Michael McLean’s play uses a reverse chronology to skip back from 2009 to 1982, and Amy Sears’s production deploys newsreels and pop music to effectively cue us in. The interludes help remind of the ways optimism and prosperity were lost and won and lost again.

The characters experience parallel fluctuations of their own: we see Emlyn living on the streets, but also opening an art show; as a thieving teenager, and a generous child. At every stage, Hazel tries to help the boy – and presumably it’s meant to be this that drives a wedge between her and her son. But Paul’s cruelty often fails to convince; it’s not clear why he would so wholly reject his lovely mum. 
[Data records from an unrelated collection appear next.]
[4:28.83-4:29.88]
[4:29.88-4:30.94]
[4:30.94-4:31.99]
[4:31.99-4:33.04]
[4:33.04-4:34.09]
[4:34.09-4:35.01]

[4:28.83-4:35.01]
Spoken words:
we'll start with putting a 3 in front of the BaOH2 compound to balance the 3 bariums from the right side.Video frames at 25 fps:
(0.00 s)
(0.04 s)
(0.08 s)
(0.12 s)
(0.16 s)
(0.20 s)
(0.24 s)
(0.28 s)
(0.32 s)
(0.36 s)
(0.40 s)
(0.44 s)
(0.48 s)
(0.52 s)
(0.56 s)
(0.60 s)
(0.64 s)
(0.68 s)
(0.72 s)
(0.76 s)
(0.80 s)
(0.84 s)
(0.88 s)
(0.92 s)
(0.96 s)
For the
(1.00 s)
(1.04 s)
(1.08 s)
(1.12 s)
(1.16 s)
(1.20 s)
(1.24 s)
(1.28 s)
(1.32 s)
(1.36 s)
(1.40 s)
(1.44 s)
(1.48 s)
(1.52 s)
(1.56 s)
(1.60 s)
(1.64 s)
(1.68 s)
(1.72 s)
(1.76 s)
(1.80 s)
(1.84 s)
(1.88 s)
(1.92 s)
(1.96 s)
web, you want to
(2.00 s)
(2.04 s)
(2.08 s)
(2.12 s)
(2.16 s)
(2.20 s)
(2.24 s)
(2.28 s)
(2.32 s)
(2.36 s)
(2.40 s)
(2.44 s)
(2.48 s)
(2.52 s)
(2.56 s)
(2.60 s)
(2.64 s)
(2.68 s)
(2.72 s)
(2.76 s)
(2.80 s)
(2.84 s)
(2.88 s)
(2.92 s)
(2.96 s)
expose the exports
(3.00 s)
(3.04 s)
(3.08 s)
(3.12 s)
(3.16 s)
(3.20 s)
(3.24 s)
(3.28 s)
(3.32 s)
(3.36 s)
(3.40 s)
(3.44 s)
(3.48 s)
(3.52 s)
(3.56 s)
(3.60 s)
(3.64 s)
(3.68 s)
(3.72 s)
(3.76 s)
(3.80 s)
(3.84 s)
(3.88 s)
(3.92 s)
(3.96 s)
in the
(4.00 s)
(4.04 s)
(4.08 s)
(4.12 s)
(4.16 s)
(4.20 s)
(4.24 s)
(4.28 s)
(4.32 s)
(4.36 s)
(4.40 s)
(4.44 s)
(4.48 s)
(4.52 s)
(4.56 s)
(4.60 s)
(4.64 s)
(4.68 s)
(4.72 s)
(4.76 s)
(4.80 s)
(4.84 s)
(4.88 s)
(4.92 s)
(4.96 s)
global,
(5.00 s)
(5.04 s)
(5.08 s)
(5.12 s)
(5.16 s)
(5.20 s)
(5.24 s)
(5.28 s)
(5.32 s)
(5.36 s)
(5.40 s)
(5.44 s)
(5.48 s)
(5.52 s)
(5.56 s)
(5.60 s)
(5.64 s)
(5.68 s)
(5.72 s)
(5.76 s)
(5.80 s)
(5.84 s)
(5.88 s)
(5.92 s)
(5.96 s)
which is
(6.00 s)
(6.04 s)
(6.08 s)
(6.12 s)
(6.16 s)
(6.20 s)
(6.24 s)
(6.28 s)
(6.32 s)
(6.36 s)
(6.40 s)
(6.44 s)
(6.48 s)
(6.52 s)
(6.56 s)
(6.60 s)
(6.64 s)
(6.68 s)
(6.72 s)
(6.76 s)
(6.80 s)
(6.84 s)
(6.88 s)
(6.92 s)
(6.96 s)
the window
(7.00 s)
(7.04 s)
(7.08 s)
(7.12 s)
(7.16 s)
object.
Billed as a play about the effect of the post-industrial political system on communities, 'Years of Sunlight' is surprisingly light on social history – and as a portrait of Skem, it’s certainly a more grim than hymn. There isn’t much of a sense of the initial utopian nature of such projects, or how changing labour markets and political priorities affected them. One, extremely funny, scene does trace community tensions however: a corpulent, conservative old Lancastrian delivers a screed against Liverpudlians coming in, shooting up, and writing ‘fat Tory cunt’ on pictures of the queen. 

This is an understated production, both in Sears’s simple direction and McLean’s writing – which has a lovely naturalistic ring, stuffed with quotidian detail yet swerving nostalgia. But I think the script is funnier than the production: certainly, there’s a black humour in the Scouse rhythms of early scenes that fails to land here.

Miranda Foster imbues Hazel with a worn-down warmth that seems just right, and Bryan Dick is excellent as Emlyn: gobby and edgy when he needs to be, but unbearably raw and tender too, as if life has stripped a layer of skin off him.